6.2.02 LAKEWOOD BLUECLAWS vs HICKORY CRAWDADS

I stopped by the Batavia Muckdogs website last week to check on the impending start of short-season A ball here in upstate New York, and was pleased to find a news item about a couple of my favorite Muckdogs from last year, first baseman Ryan Howard and outfielder Rod Perry. Both, it seemed, were enjoying success at the next level this season, playing for the Lakewood BlueClaws of the single-A South Atlantic League. Lakewood is Lakewood, New Jersey, some further research revealed—an hour and change from Philadelpia, and, as luck would have it, the BlueClaws were home for the weekend.

I’d not logged much time in New Jersey that wasn’t spent on the New Jersey Turnpike, that most depressing stretch of this country’s national highway system, from which, inevitably, most people’s conclusions about New Jersey are drawn. Curious, then, to sample whatever else might be on offer, I left Philly midmorning and headed out toward the Jersey shore on the two-lane. The suburban business districts of Camden gradually thinned out and receded behind me, and after a while I found myself on a very long, very straight, very flat highway lined with trees of a certain height and just about nothing else. Signs pointing the way to Toms River, home of Little League champions past, appeared and vanished into the woods.

I never did get to see any of Lakewood itself. The ballpark sits in a clearing off another road outside of town, seemingly miles from anything and surrounded by a parking lot the vastness of which made me wonder if I hadn’t somehow lost my way and ended up back at Chavez Ravine. It’s a newish facility, as one might guess from the name—“FirstEnergy Park”—and it looked attractive enough on first approach and even as I made my way inside, got some food, and settled down to see how the BlueClaws matched up with their rival crustaceans, the Pittsburgh Pirates–affiliate Crawdads of Hickory, North Carolina. Still, it seemed a little weird to be paying $8 to get into a single-A ballgame, and not just because I’d paid the same amount two nights running to see the Phillies.

It’s a good comparison, though, because whereas the Vet seemed so refreshingly old-school, if not quite old-fashioned, the 6500-capacity FirstEnergy Park was an ominous display of just how quickly the 21st century ballpark experience has found its way down to the lowest levels of minor league baseball.

Advertising was everywhere one looked. And while this is hardly a new development, or even at all unusual in the minors, where much of a ballpark’s charm frequently derives from the myriad ads for local businesses lining the outfield fence, this was not that. This was more like the kind of balls-out commercialism that results in public high schools signing exclusive rights deals with soft drink companies. I mean, there were freaking ads—slick, glossy ones, for I don’t remember what—plastered to the vertical face of every step of every aisle. Let not the significance of this go unnoticed: You literally cannot look down to watch your step while going for another beer without being subjected to a pitch. And not the baseball kind.

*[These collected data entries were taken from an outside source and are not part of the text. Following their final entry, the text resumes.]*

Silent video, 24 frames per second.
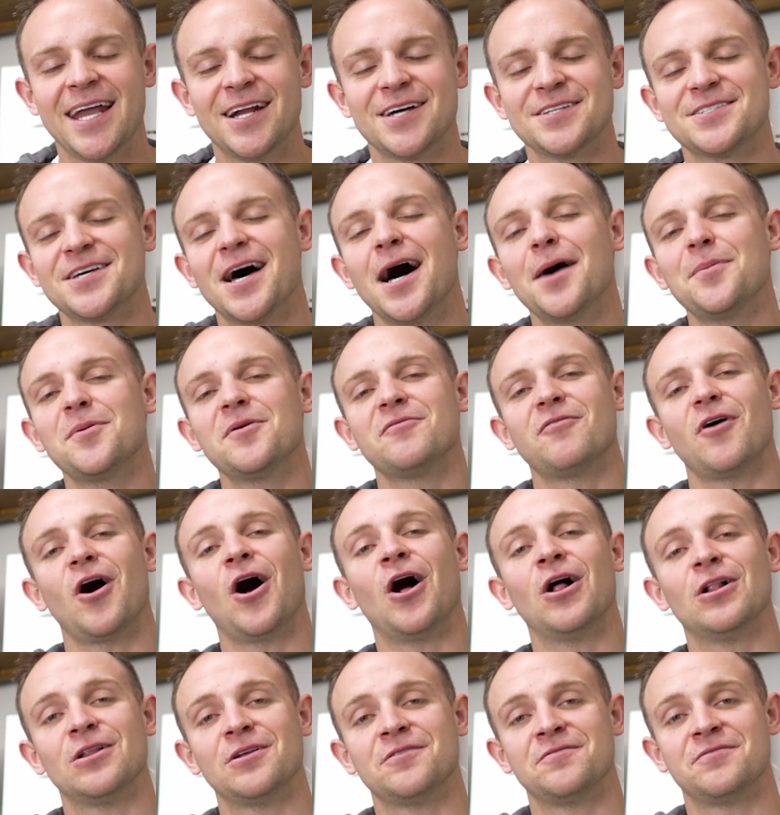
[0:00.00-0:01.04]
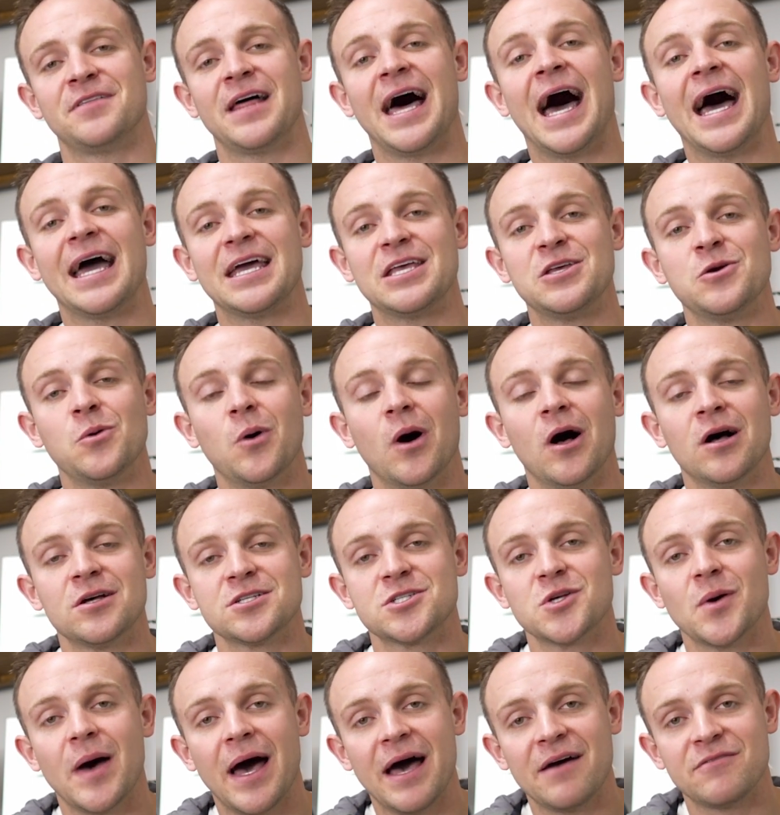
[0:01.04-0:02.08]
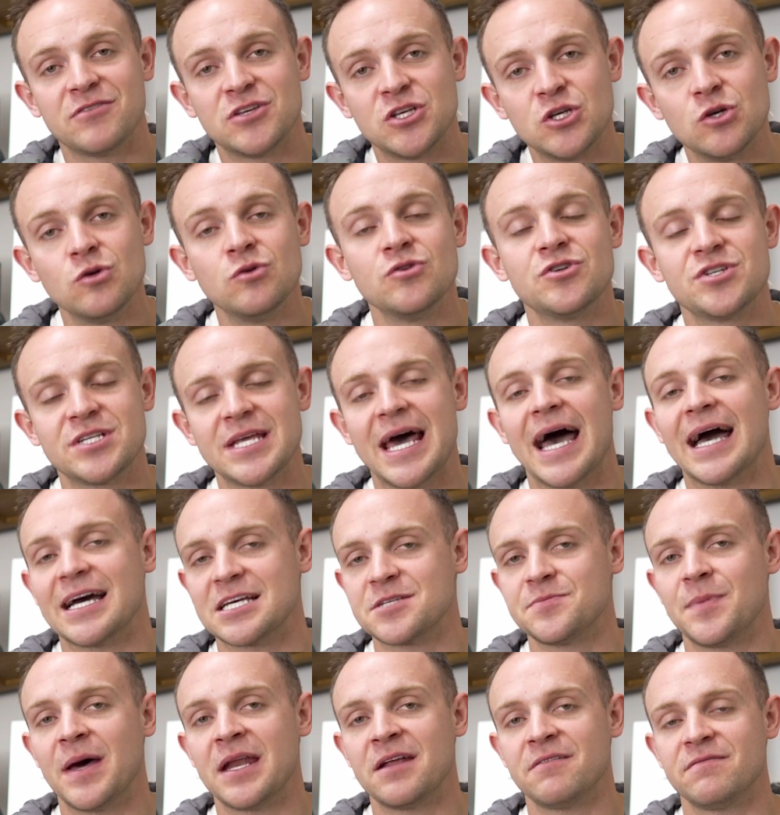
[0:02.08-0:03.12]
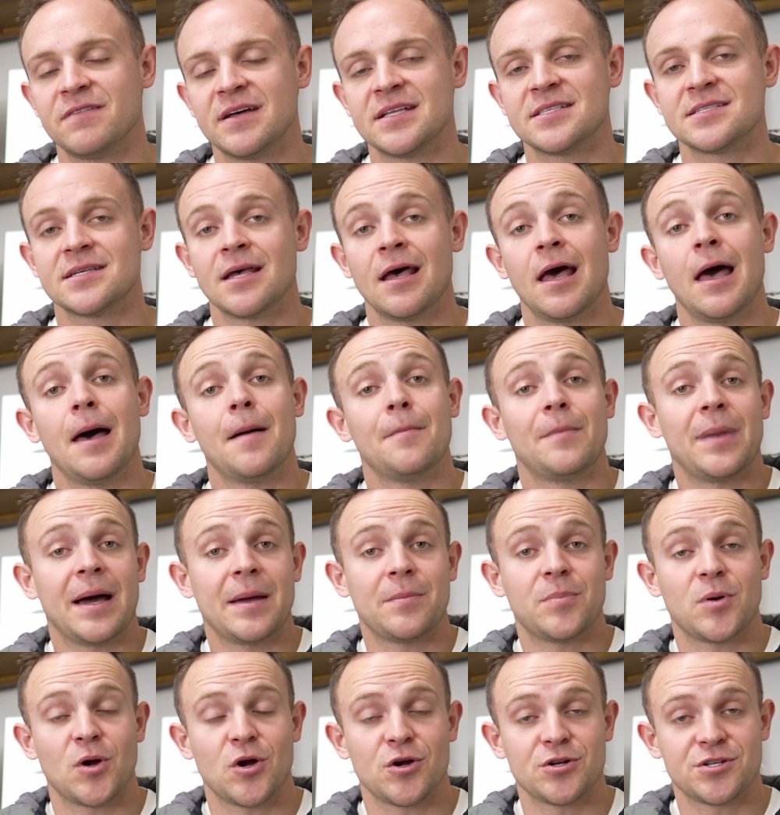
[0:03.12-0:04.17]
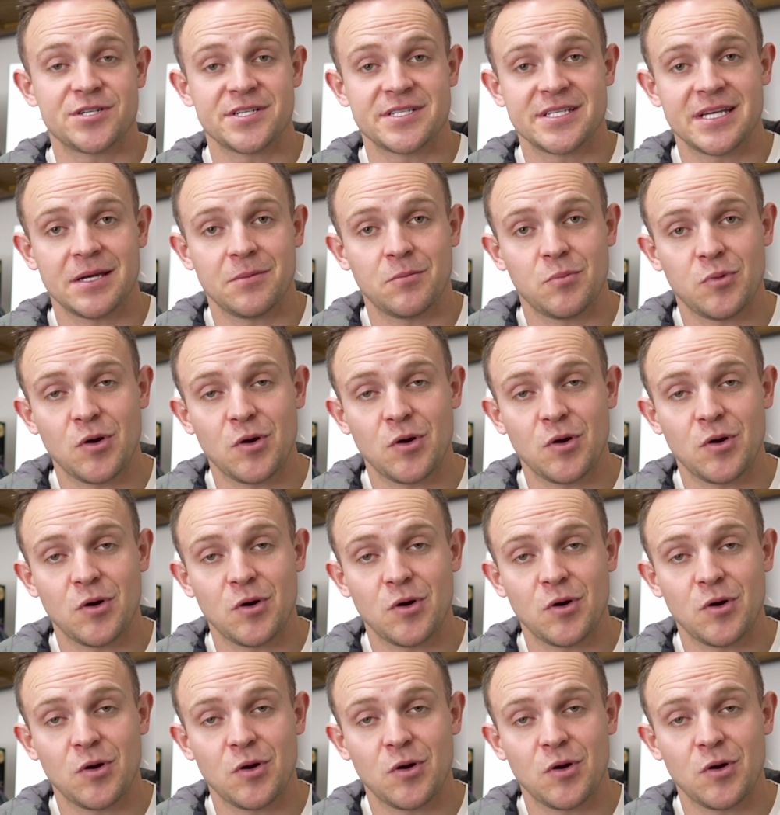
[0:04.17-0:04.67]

And on top of all of that, you also have huge tax benefits by purchasing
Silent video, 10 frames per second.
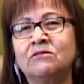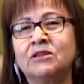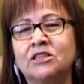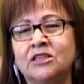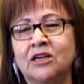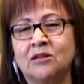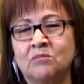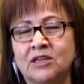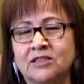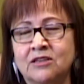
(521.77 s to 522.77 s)
to
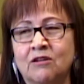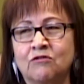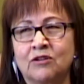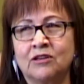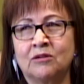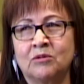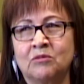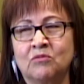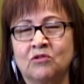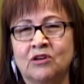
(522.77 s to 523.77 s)
educate myself a little
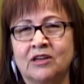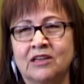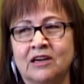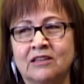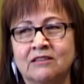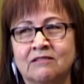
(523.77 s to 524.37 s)
bit more on that,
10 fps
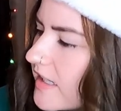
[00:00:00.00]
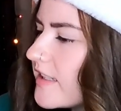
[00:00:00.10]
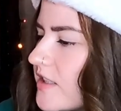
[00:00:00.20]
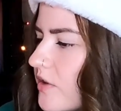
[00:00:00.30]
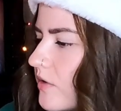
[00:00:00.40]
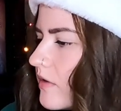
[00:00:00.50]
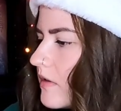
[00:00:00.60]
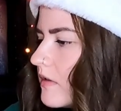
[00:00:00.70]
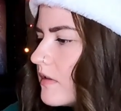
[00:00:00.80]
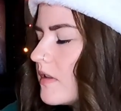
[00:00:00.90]
on it, too.
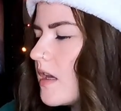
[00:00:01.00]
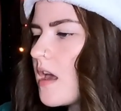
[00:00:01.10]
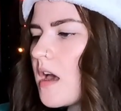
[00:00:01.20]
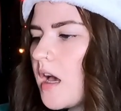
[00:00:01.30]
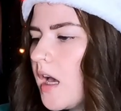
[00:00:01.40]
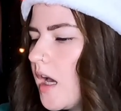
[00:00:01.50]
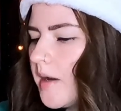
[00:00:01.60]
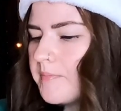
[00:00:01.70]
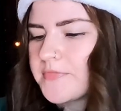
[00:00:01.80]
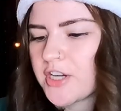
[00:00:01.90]

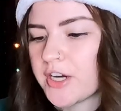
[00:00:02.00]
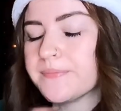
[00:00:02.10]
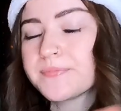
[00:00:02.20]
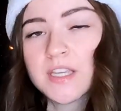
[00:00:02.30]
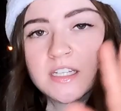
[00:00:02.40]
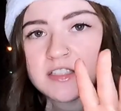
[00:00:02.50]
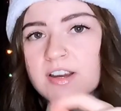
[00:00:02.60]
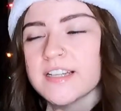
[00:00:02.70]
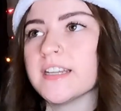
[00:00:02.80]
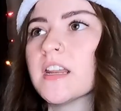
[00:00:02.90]
Sorry, got
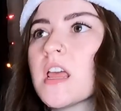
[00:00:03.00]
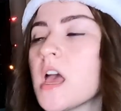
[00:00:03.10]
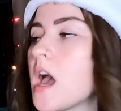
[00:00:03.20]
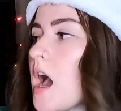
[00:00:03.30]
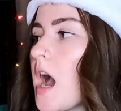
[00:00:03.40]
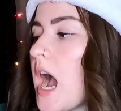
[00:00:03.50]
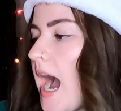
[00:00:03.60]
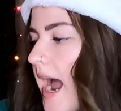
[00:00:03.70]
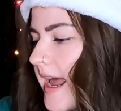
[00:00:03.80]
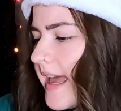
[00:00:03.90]
distracted.
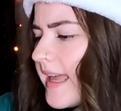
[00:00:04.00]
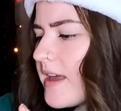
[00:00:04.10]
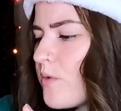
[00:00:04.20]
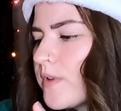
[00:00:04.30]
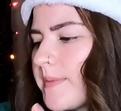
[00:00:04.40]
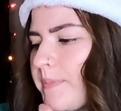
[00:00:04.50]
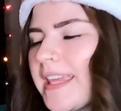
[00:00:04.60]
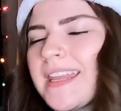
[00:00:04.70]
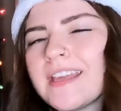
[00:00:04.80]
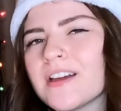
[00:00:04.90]
I was
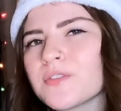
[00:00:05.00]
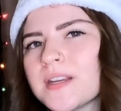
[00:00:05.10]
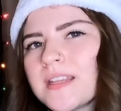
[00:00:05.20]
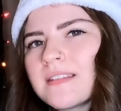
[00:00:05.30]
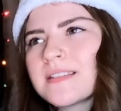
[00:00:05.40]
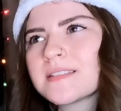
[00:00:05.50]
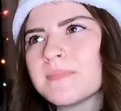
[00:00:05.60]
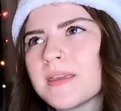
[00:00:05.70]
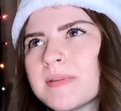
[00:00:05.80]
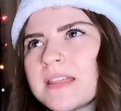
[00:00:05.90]
planning on reading this
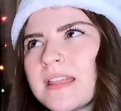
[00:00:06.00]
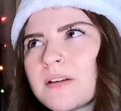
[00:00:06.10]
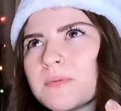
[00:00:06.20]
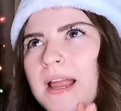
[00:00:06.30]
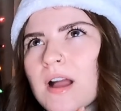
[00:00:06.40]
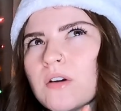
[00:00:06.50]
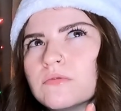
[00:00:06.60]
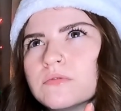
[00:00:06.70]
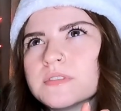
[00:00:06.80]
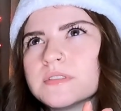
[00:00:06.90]
maybe, like,
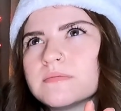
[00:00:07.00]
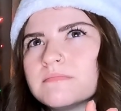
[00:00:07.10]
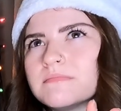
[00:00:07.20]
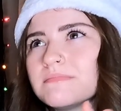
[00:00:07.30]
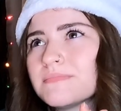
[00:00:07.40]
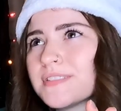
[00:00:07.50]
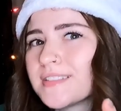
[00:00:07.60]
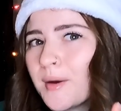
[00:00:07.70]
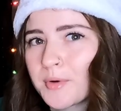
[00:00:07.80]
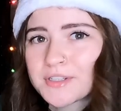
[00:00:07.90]
around
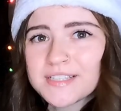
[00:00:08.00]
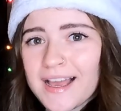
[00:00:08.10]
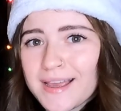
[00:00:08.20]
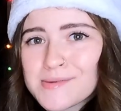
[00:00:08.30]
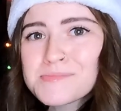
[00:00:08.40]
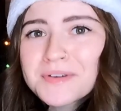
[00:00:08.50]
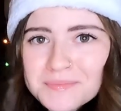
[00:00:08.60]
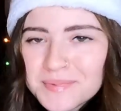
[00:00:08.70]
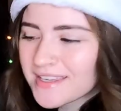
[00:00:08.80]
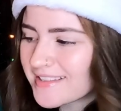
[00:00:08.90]
summertime,
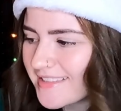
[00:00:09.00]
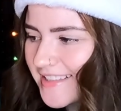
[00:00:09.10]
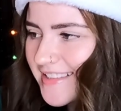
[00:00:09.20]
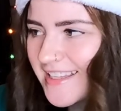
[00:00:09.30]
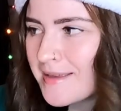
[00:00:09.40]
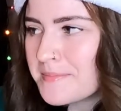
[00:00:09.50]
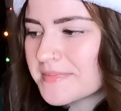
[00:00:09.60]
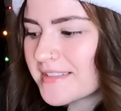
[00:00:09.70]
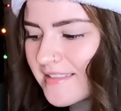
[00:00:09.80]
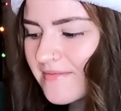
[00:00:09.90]
because it
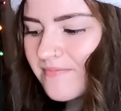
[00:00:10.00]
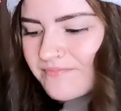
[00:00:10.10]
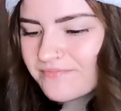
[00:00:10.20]
seems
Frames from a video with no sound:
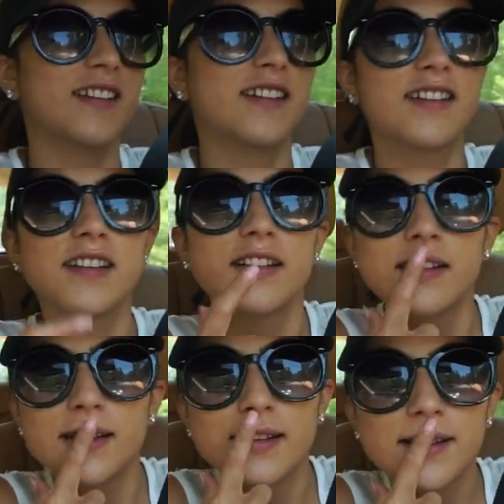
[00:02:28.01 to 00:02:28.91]

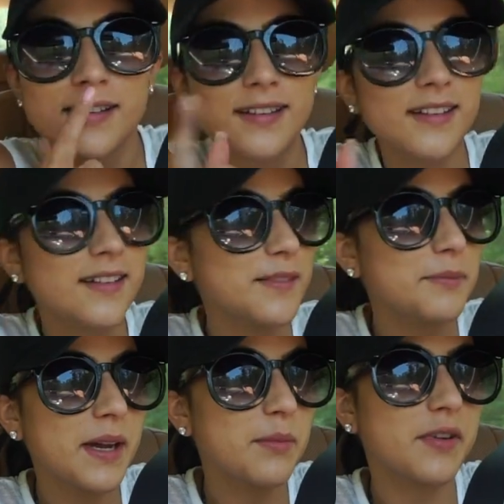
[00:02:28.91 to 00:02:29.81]

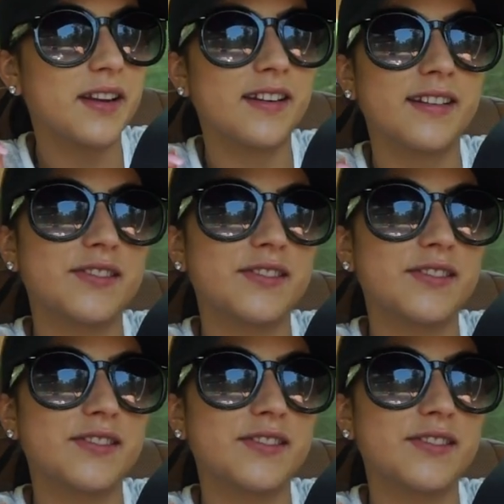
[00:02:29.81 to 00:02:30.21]
My brain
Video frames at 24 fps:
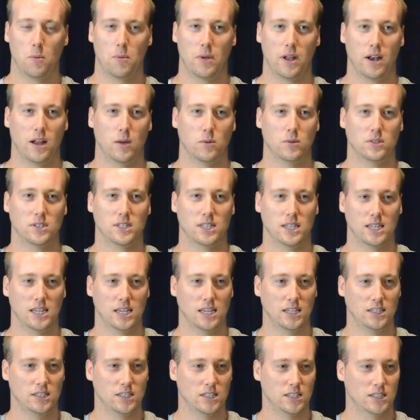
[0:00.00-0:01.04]
and I was
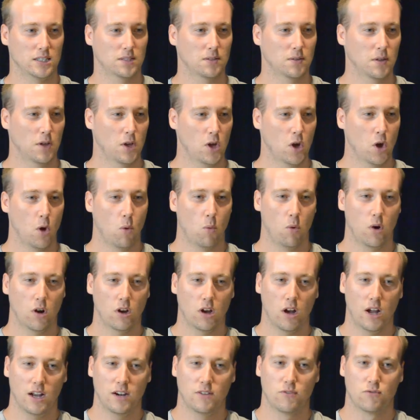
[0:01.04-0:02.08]
thinking just what
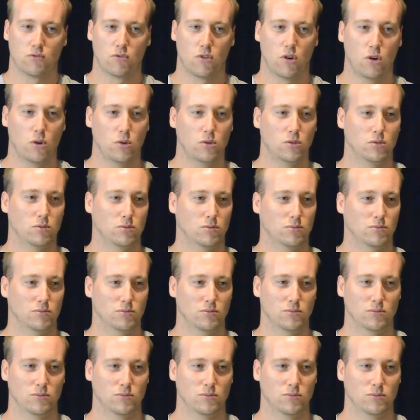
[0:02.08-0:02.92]
kind of role,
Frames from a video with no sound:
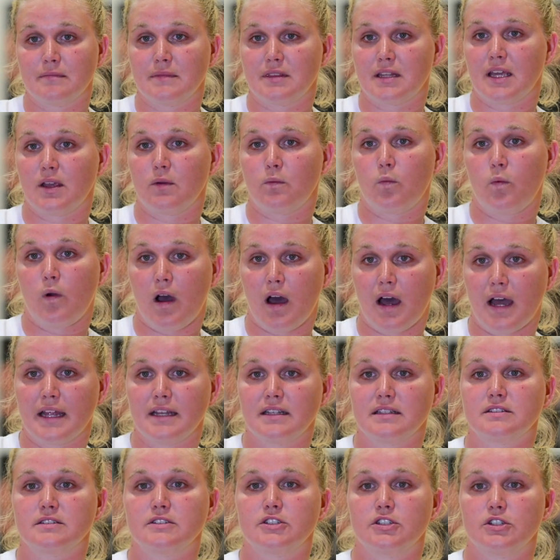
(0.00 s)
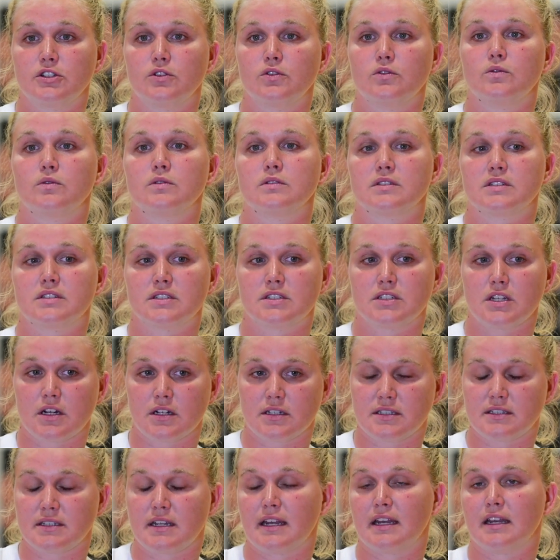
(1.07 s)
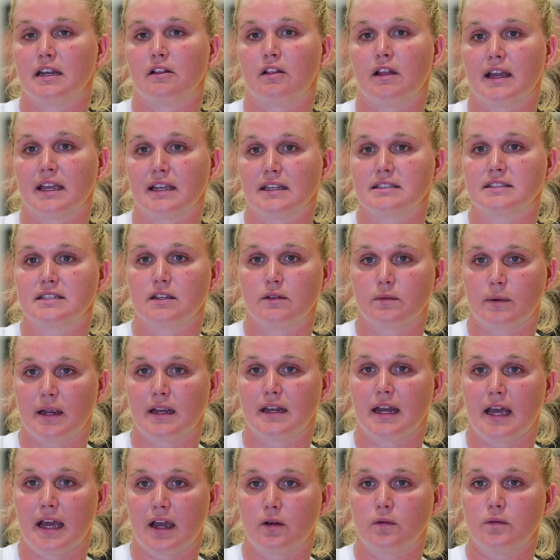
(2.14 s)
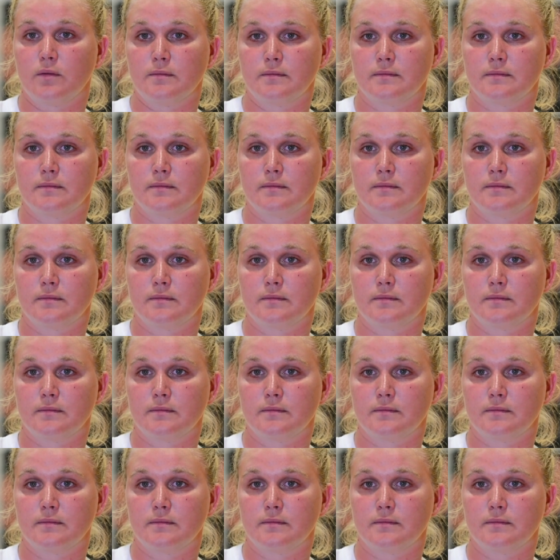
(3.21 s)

They want to start setting a legacy right now.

They pipe in applause. I repeat: They pipe in applause. Crowd noise is augmented by canned cheers through the ballpark P.A. I swear to god.

The mascot was so unbelievably annoying that I felt myself literally wanting to kill him. Top of the eighth, home team down 4–2, bases loaded with two outs, and standing atop the dugout is Buster Fucking BlueClaw, trying to get people to do the wave. And, of course, they’re doing it. Kill me now.

At least the Philly Phanatic only comes out between innings. At least he’s actually kind of funny, instead of just being straight-up cloying and insipid. At least I didn’t want to literally kill him.

But whatever. Last year’s Muckdogs comprised about half the BlueClaws line-up, and while Howard managed only a sac fly and third baseman Sean Walsh posted an oh-fer, I did get to see Rod Perry make a couple outstanding plays in right, nailing Hickory shortstop Jeff Keppinger at the plate in the aforementioned, tumultuous eighth. The BlueClaws rallied in the bottom of the ninth with three runs, but, with the tying run aboard, Erick Rivera grounded to first to end it.

FINAL SCORE: CRAWDADS 7, BLUECLAWS 6

LIFE DURING WARTIME: No “God Bless America” here, but we were treated to a stunning seventh-inning innovation courtesy the Lakewood, er, FirstEnergy announcer. “Okay folks,” he warned by way of an introduction, “We’re going to try something a little different today. Instead of singing, ‘Let’s root, root, root for the home team,’ we’re going to sing, ‘root, root, root for the BlueClaws!’” It was absolute bedlam. The Rite of Spring, Elvis on Ed Sullivan, the Sex Pistols on London Today, all rolled into one. Will life ever be the same.